EXERCISE BRIEF
Give every line of the data again, unchanged, but with no pictures.
(SUPPLIED RECORDS begins)
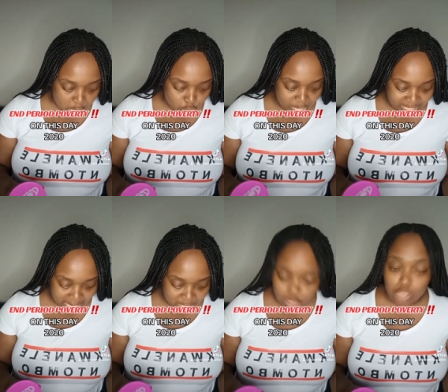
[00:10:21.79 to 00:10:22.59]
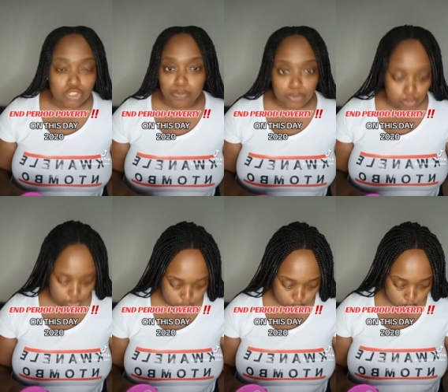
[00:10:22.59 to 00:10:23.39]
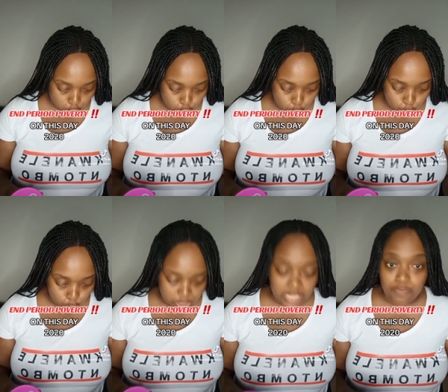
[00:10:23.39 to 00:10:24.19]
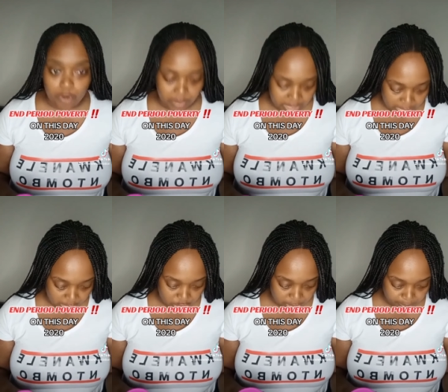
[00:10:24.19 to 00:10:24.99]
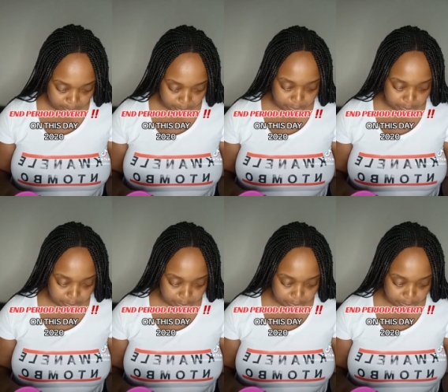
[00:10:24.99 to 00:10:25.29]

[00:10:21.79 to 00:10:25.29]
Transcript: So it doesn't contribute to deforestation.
(SUPPLIED RECORDS ends)
ANSWER BOX
[00:10:21.79 to 00:10:22.59]
[00:10:22.59 to 00:10:23.39]
[00:10:23.39 to 00:10:24.19]
[00:10:24.19 to 00:10:24.99]
[00:10:24.99 to 00:10:25.29]

[00:10:21.79 to 00:10:25.29]
Transcript: So it doesn't contribute to deforestation.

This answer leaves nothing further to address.